A general feeling that I've under-achieved my way through life thus far is compounded by another year gone and not much changed. Yet another year where I failed to unpick life's great mysteries: God, the universe and karaoke.
This year I feel particularly panic-stricken about my birthday, and not just because I've discovered I share it with Mick Hucknall, most loathed of all loathed pop stars.
Suddenly, I feel not young anymore. Not old, just not young. "You have come to realise your mortality," says my friend Shona, "and that one day you will die."
But I don't want to die. I hate missing out on things. It's like there's an enormous egg timer of life and the sand is drizzling away before my very eyes. Most people spend their birthdays looking forward to nice presents. I will be spending mine trying to shove over an invisible egg timer. That can't be normal.
I can't stop thinking about the unnegotiable finiteness of it all. The realisation there is no pause button on the relentless slideshow of years.
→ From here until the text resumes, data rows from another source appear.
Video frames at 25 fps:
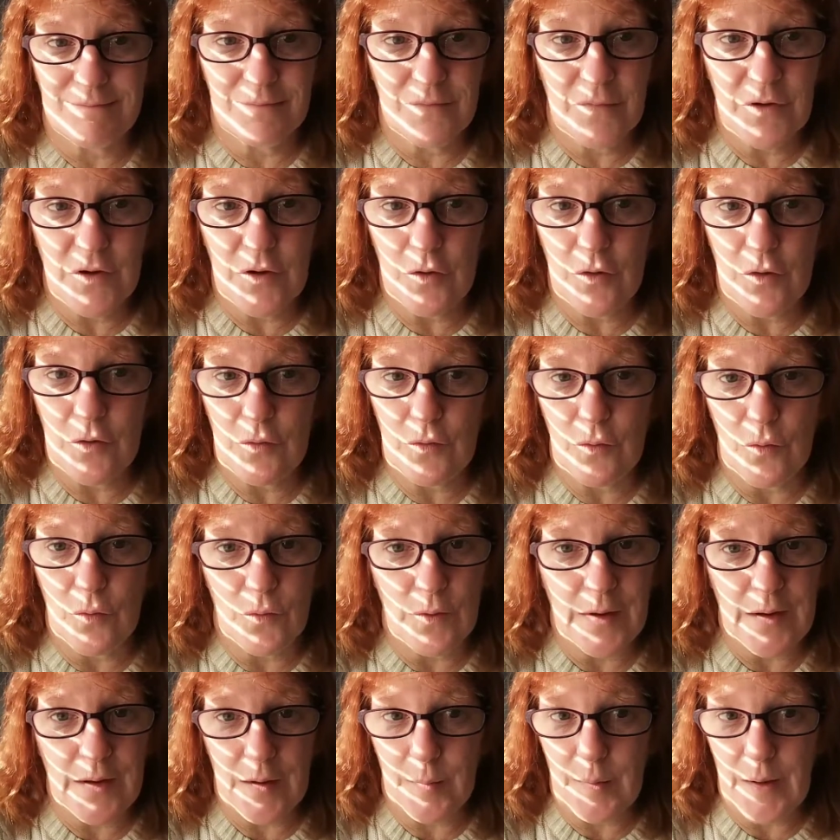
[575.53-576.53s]
you
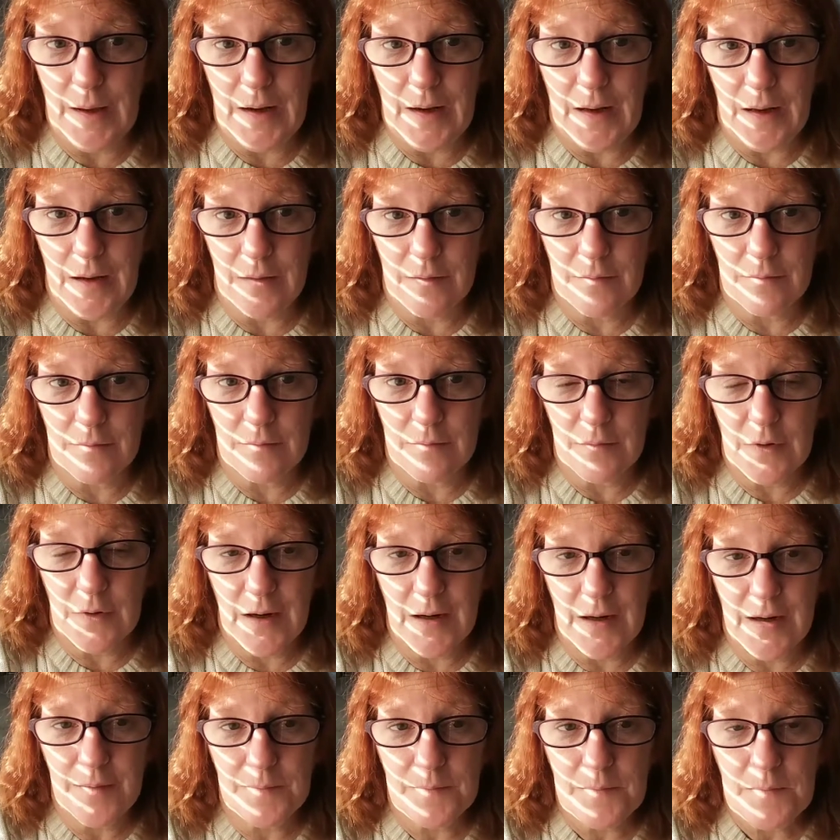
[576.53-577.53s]
don't get a penny,
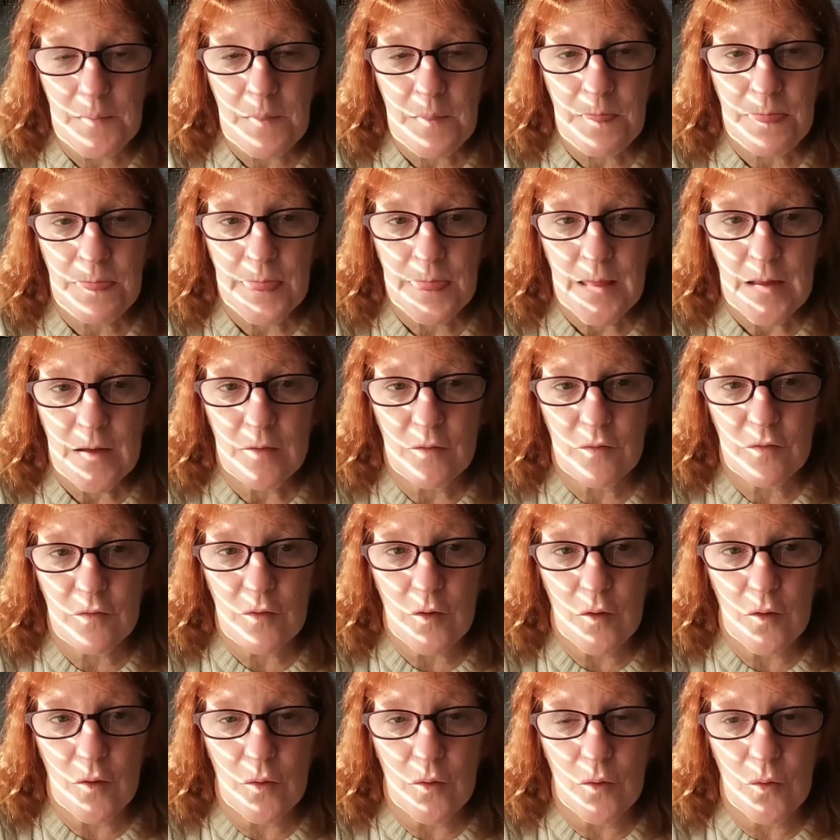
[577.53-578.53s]
right?
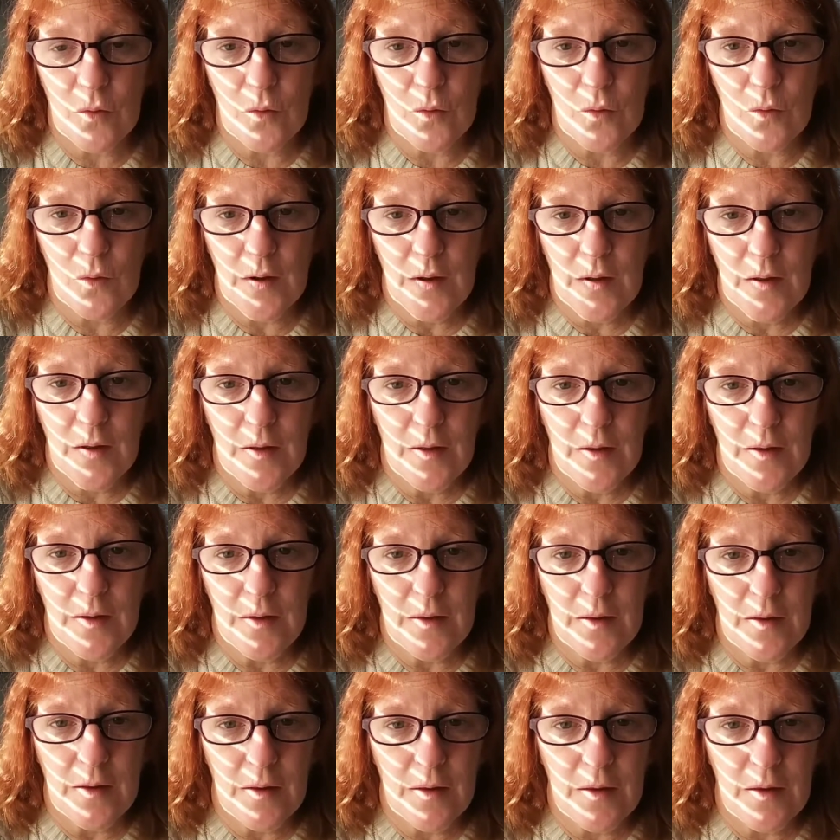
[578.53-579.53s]
So
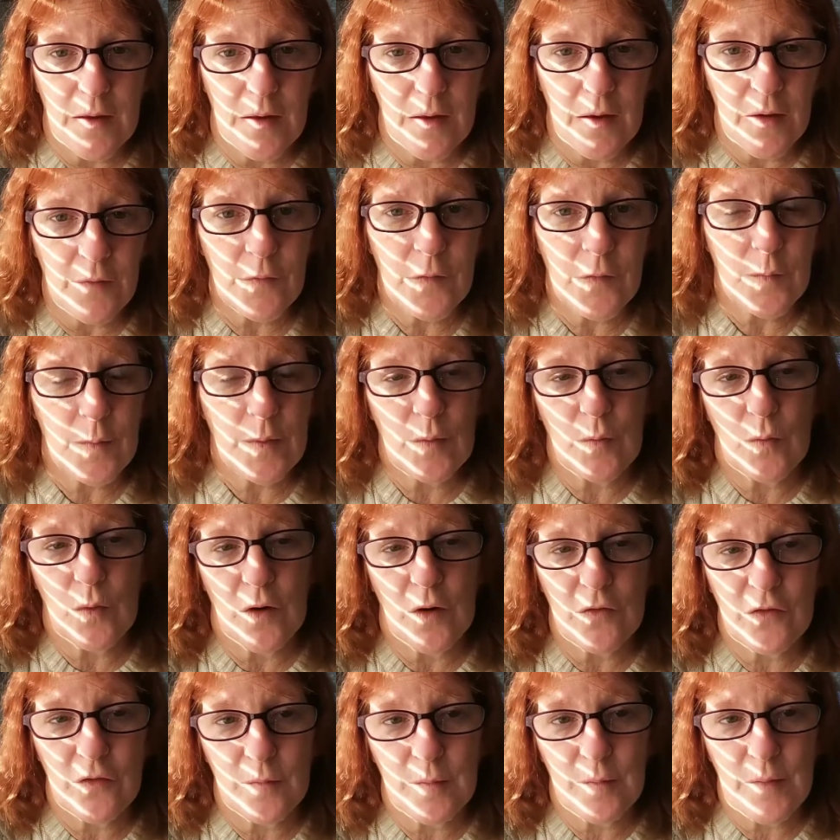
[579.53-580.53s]
if you've been
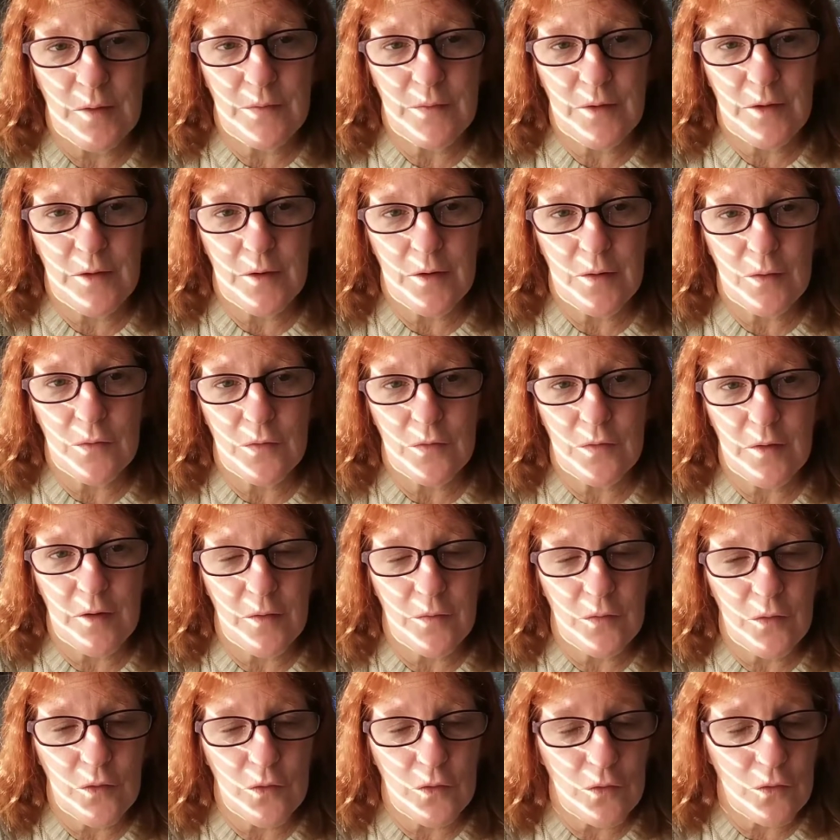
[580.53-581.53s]
watching my videos,
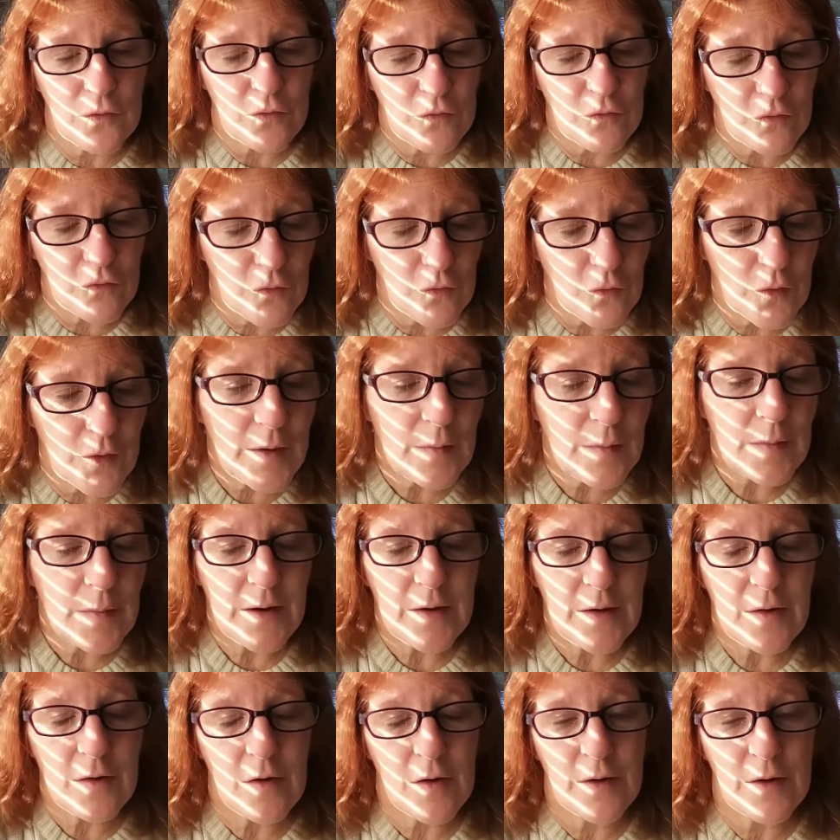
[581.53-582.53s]
if you're enjoying
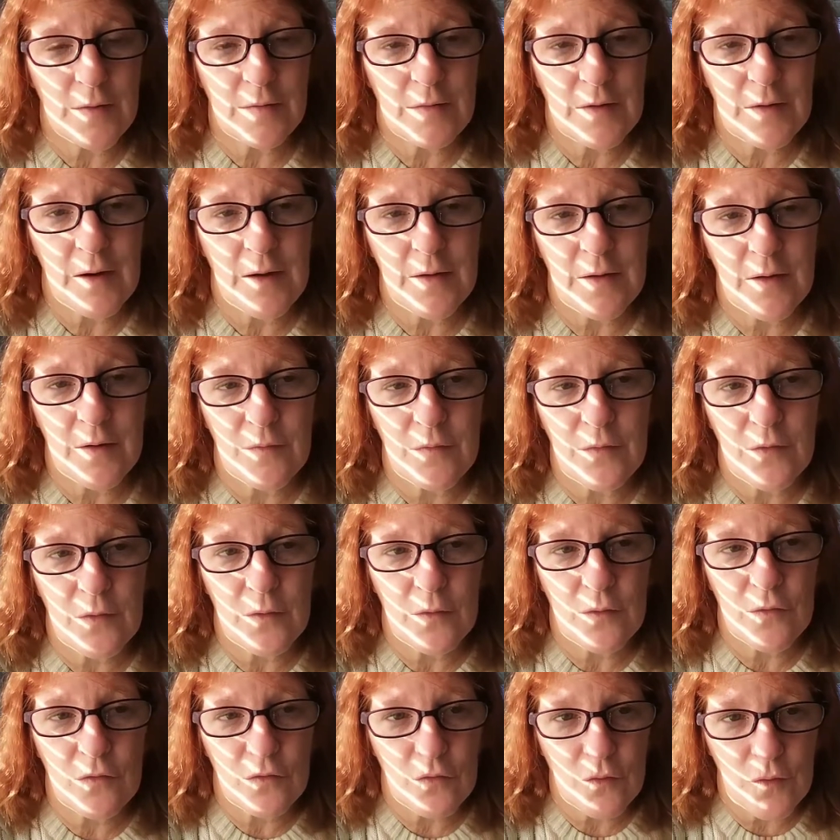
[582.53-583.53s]
my content, if
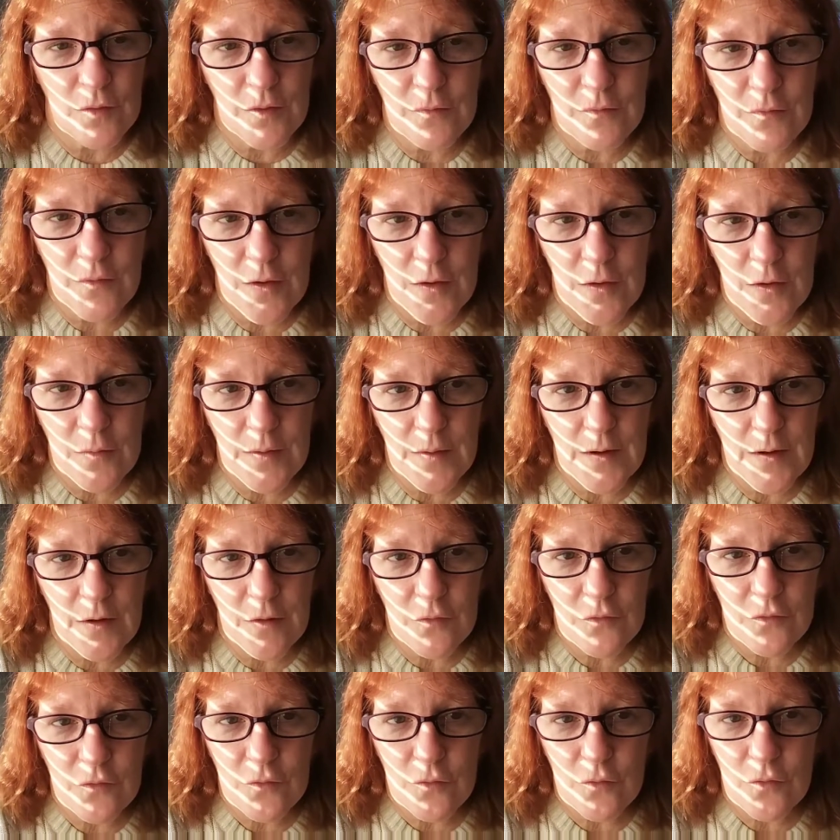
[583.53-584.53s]
you enjoy following
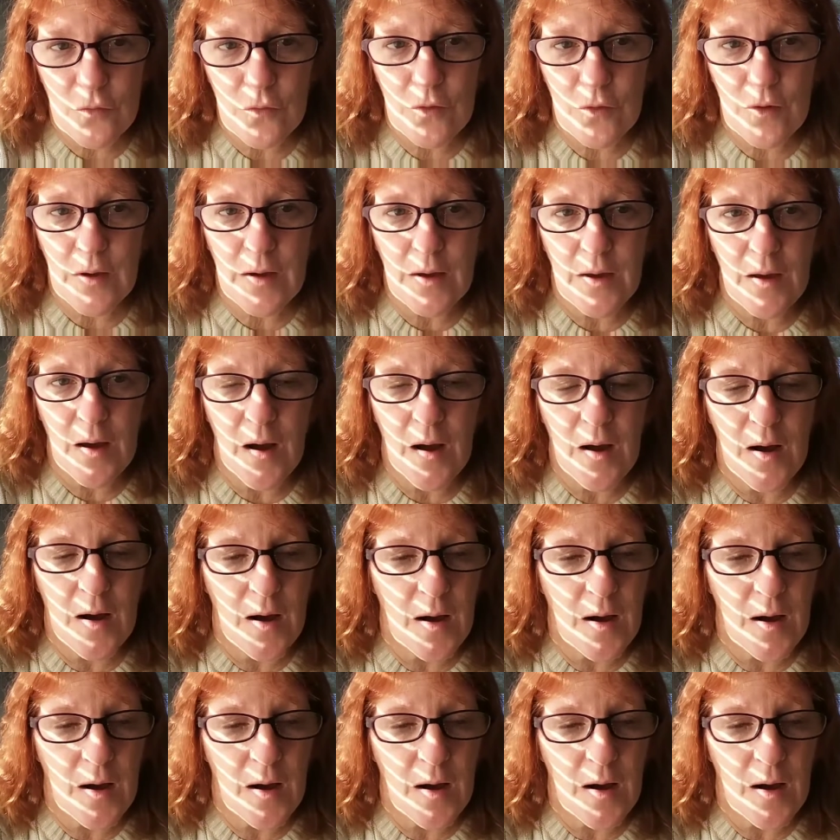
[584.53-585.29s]
our story, you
If I think about it long enough it becomes a struggle to breathe, what with the rising panic and Ma Stewart clipping me round the ear for being so ridiculous. Life's short, eh, but what to do with it, how to make sure it's not wasted?
After extensive questioning the only benefit of age seems to be not worrying about offending people. I offend people all the time so it will be nice not to worry when it happens but it doesn't seem enough of a pay off.
Fortunately, there is one saving grace of birthdays: cake. There is no pause button, but at least there is cake.